Van Minh Hoang, Oh Juhwan, Giang Kim Bao, Kien Vu Duy, Nam You-Seon, Lee Chul Ou, Huong Tran Thi Giang, Hoat Luu Ngoc
Hanoi School of Public Health, Hanoi, Vietnam;
JW LEE Center for Global Medicine, Seoul National University College of Medicine, Seoul, Korea;
Glob Health Action. 2016 Feb 29;9:29386. doi: 10.3402/gha.v9.29386. eCollection 2016.
Knowledge of the aggregate effects of multiple socioeconomic vulnerabilities is important for shedding light on the determinants of growing health inequalities and inequities in maternal healthcare.
This paper describes patterns of inequity in maternal healthcare utilization and analyzes associations between inequity and multiple socioeconomic vulnerabilities among women in Vietnam.
This is a repeated cross-sectional study using data from the Vietnam Multiple Indicator Cluster Surveys 2000, 2006, and 2011. Two maternal healthcare indicators were selected: (1) skilled antenatal care and (2) skilled delivery care. Four types of socioeconomic vulnerabilities - low education, ethnic minority, poverty, and rural location - were assessed both as separate explanatory variables and as composite indicators (combinations of three and four vulnerabilities). Pairwise comparisons and adjusted odds ratios were used to assess socioeconomic inequities in maternal healthcare.
In all three surveys, there were increases across the survey years in both the proportions of women who received antenatal care by skilled staff (68.6% in 2000, 90.8% in 2006, and 93.7% in 2011) and the proportions of women who gave birth with assistance from skilled staff (69.9% in 2000, 87.7% in 2006, and 92.9% in 2011).

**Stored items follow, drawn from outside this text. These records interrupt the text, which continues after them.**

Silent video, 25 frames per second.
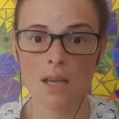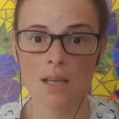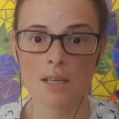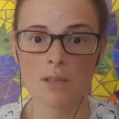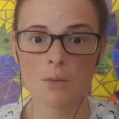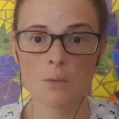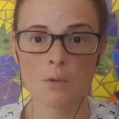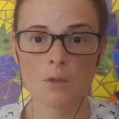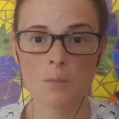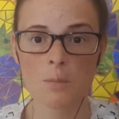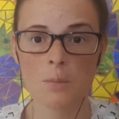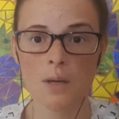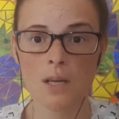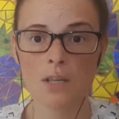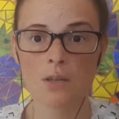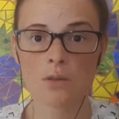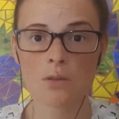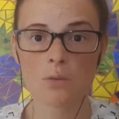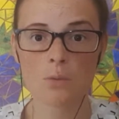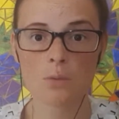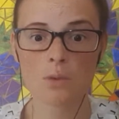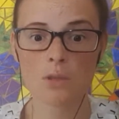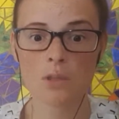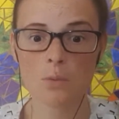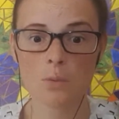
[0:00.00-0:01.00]
it
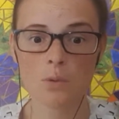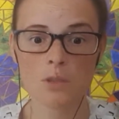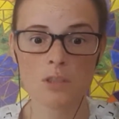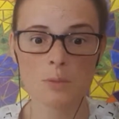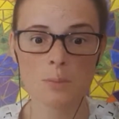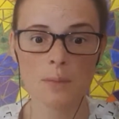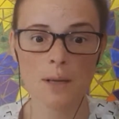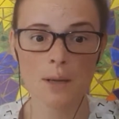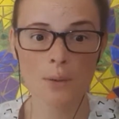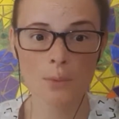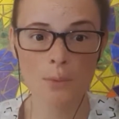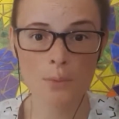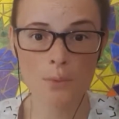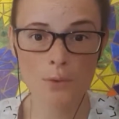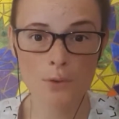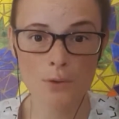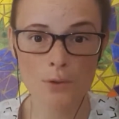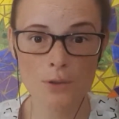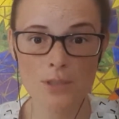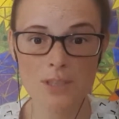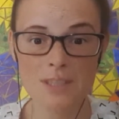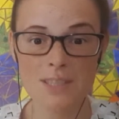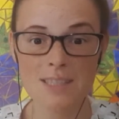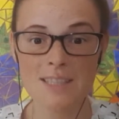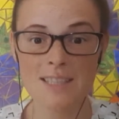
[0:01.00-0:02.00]
was my
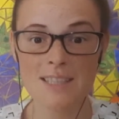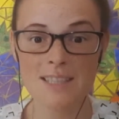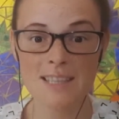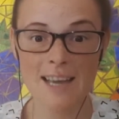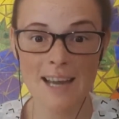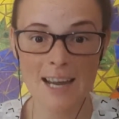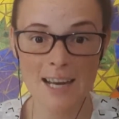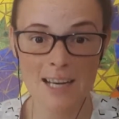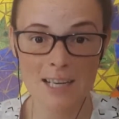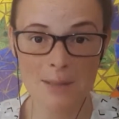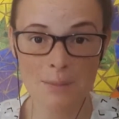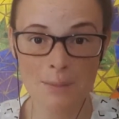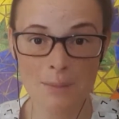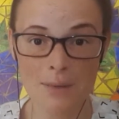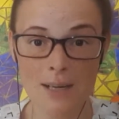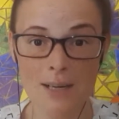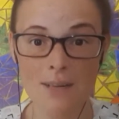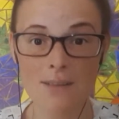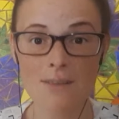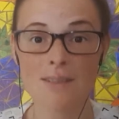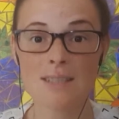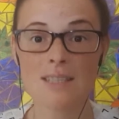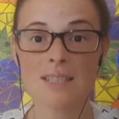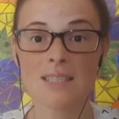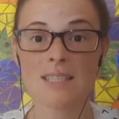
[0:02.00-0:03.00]
worst
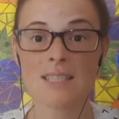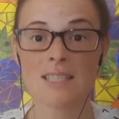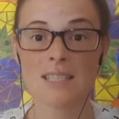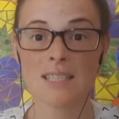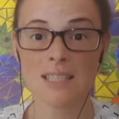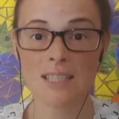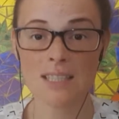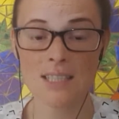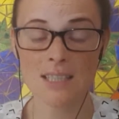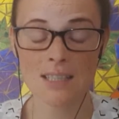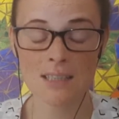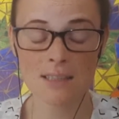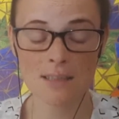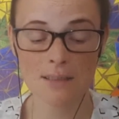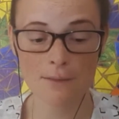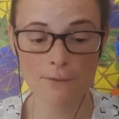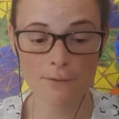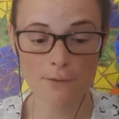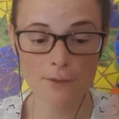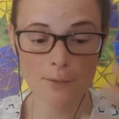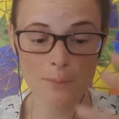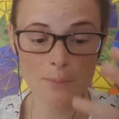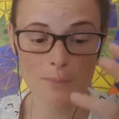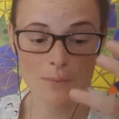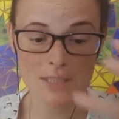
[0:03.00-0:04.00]
nightmare, seeing it
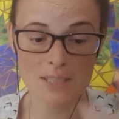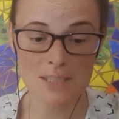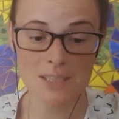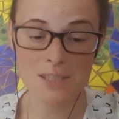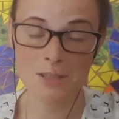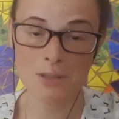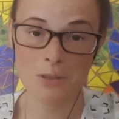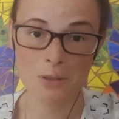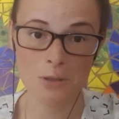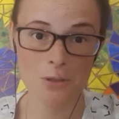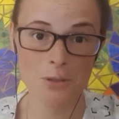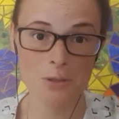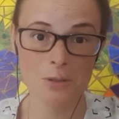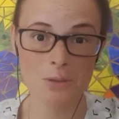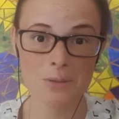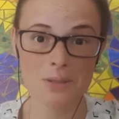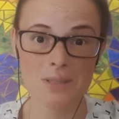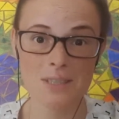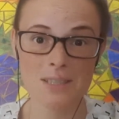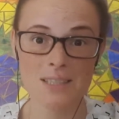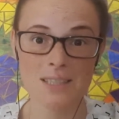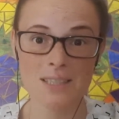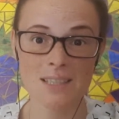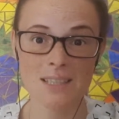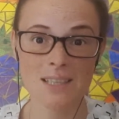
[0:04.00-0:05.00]
from this
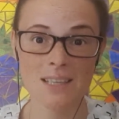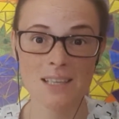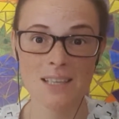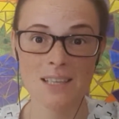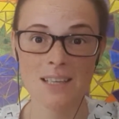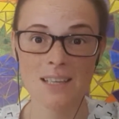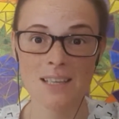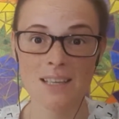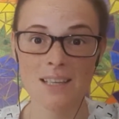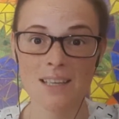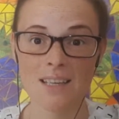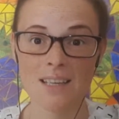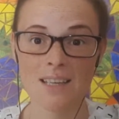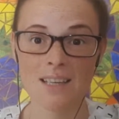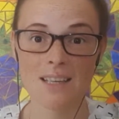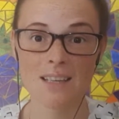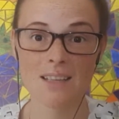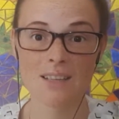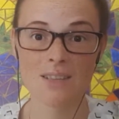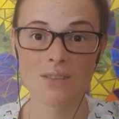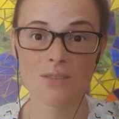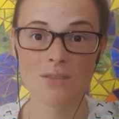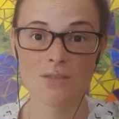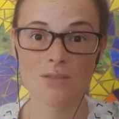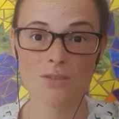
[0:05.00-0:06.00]
close.
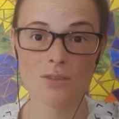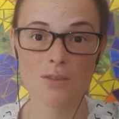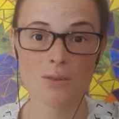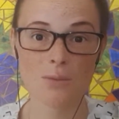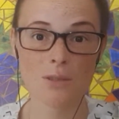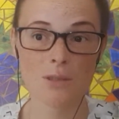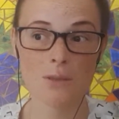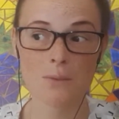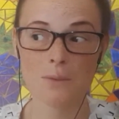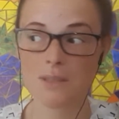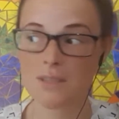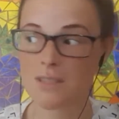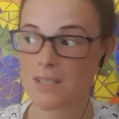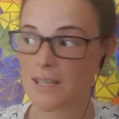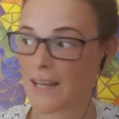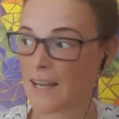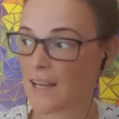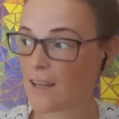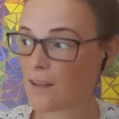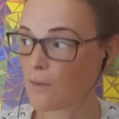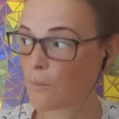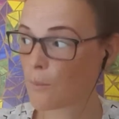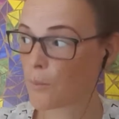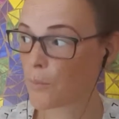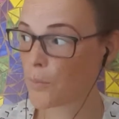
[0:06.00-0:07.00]
So it was
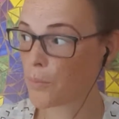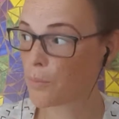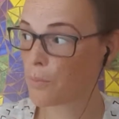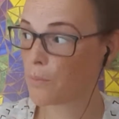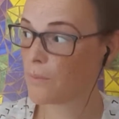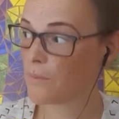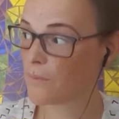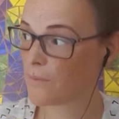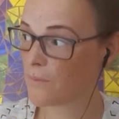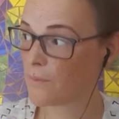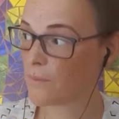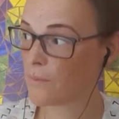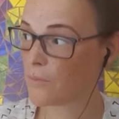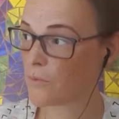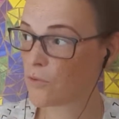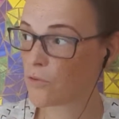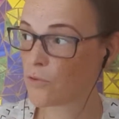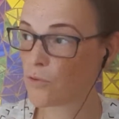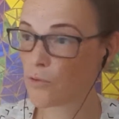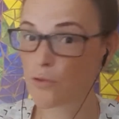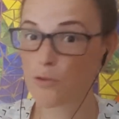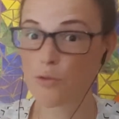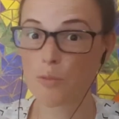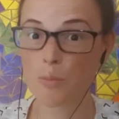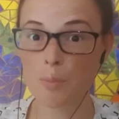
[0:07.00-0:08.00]
like
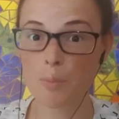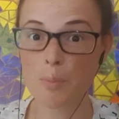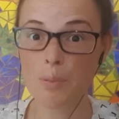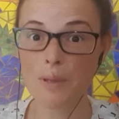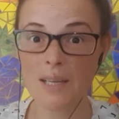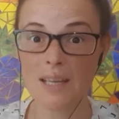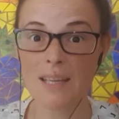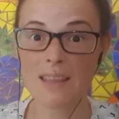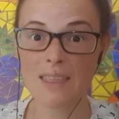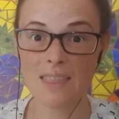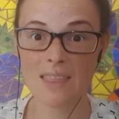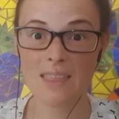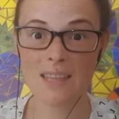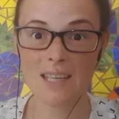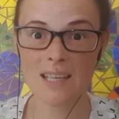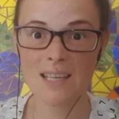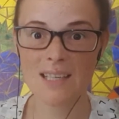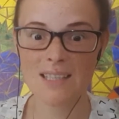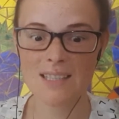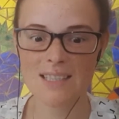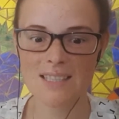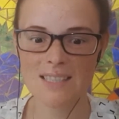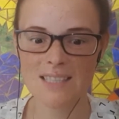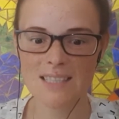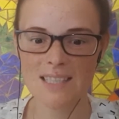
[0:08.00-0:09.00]
two big
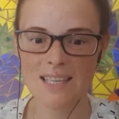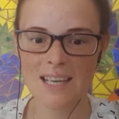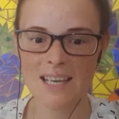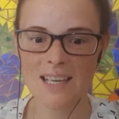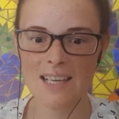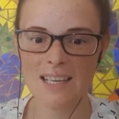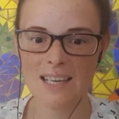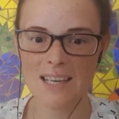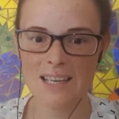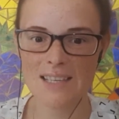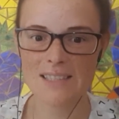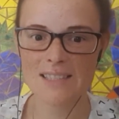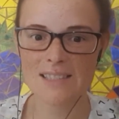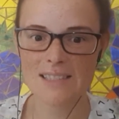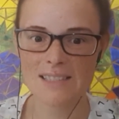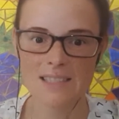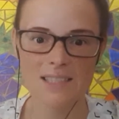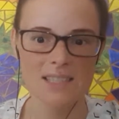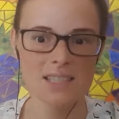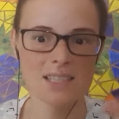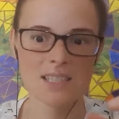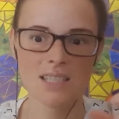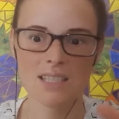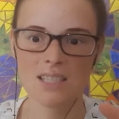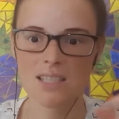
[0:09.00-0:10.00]
things, and
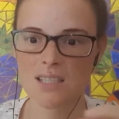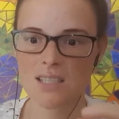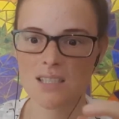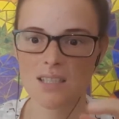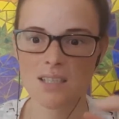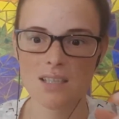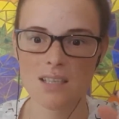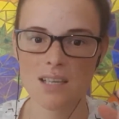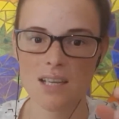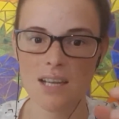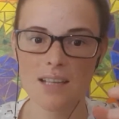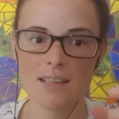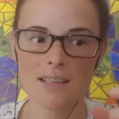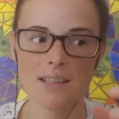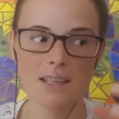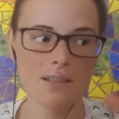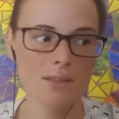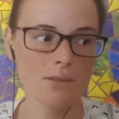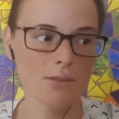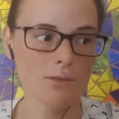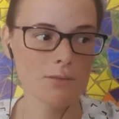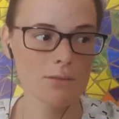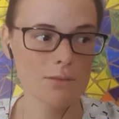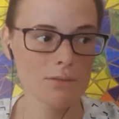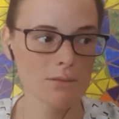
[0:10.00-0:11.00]

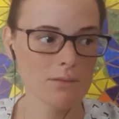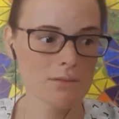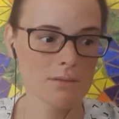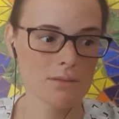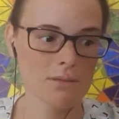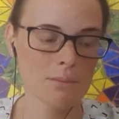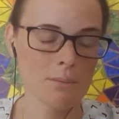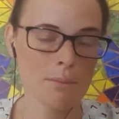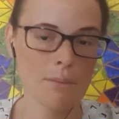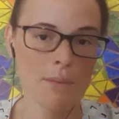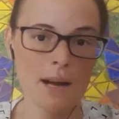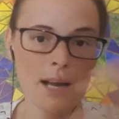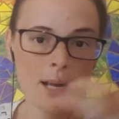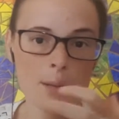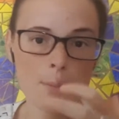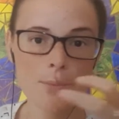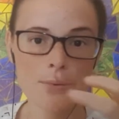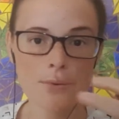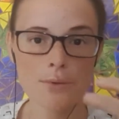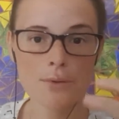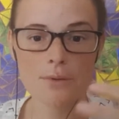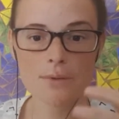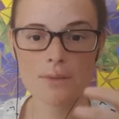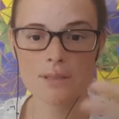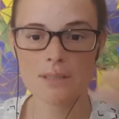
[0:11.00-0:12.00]
then all my
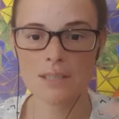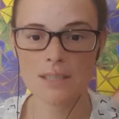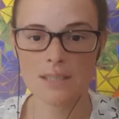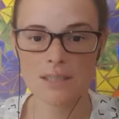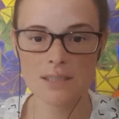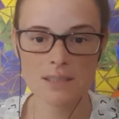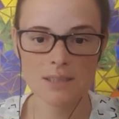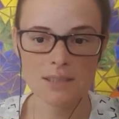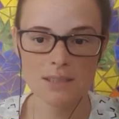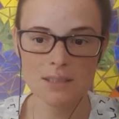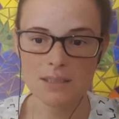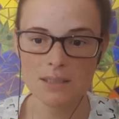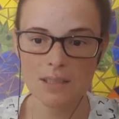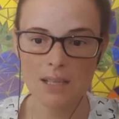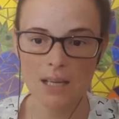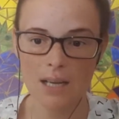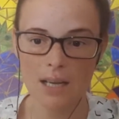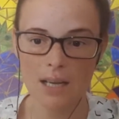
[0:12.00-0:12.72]
process,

The receipt of antenatal care by skilled staff and birth assistance from skilled health personnel were less common among vulnerable women, especially those with multiple vulnerabilities.
Even though Vietnam has improved its coverage of maternal healthcare on average, policies should target maternal healthcare utilization among women with multiple socioeconomic vulnerabilities. Both multisectoral social policies and health policies are needed to tackle multiple vulnerabilities more effectively by identifying those who are poor, less educated, live in rural areas, and belong to ethnic minority groups.
了解多种社会经济脆弱性的综合影响对于阐明孕产妇保健领域日益扩大的健康不平等和不公平现象的决定因素至关重要。
本文描述了越南妇女在孕产妇保健利用方面的不公平模式,并分析了不公平现象与多种社会经济脆弱性之间的关联。
这是一项重复横断面研究,使用了2000年、2006年和2011年越南多指标类集调查的数据。选择了两个孕产妇保健指标:(1)熟练的产前护理和(2)熟练的分娩护理。评估了四种社会经济脆弱性类型——低教育程度、少数民族、贫困和农村地区——既作为单独的解释变量,也作为综合指标(三种和四种脆弱性的组合)。采用两两比较和调整后的优势比来评估孕产妇保健方面的社会经济不公平现象。
在所有三项调查中,在整个调查年份,接受熟练工作人员产前护理的妇女比例(2000年为68.6%,2006年为90.8%,2011年为93.7%)和在熟练工作人员协助下分娩的妇女比例(2000年为69.9%,2006年为87.7%,2011年为92.9%)均有所增加。脆弱妇女,尤其是那些具有多种脆弱性的妇女,接受熟练工作人员产前护理和熟练卫生人员分娩协助的情况较少见。
尽管越南平均而言提高了孕产妇保健的覆盖率,但政策应针对具有多种社会经济脆弱性的妇女的孕产妇保健利用情况。需要多部门社会政策和卫生政策,通过识别那些贫困、受教育程度低、生活在农村地区且属于少数民族群体的人,更有效地应对多种脆弱性。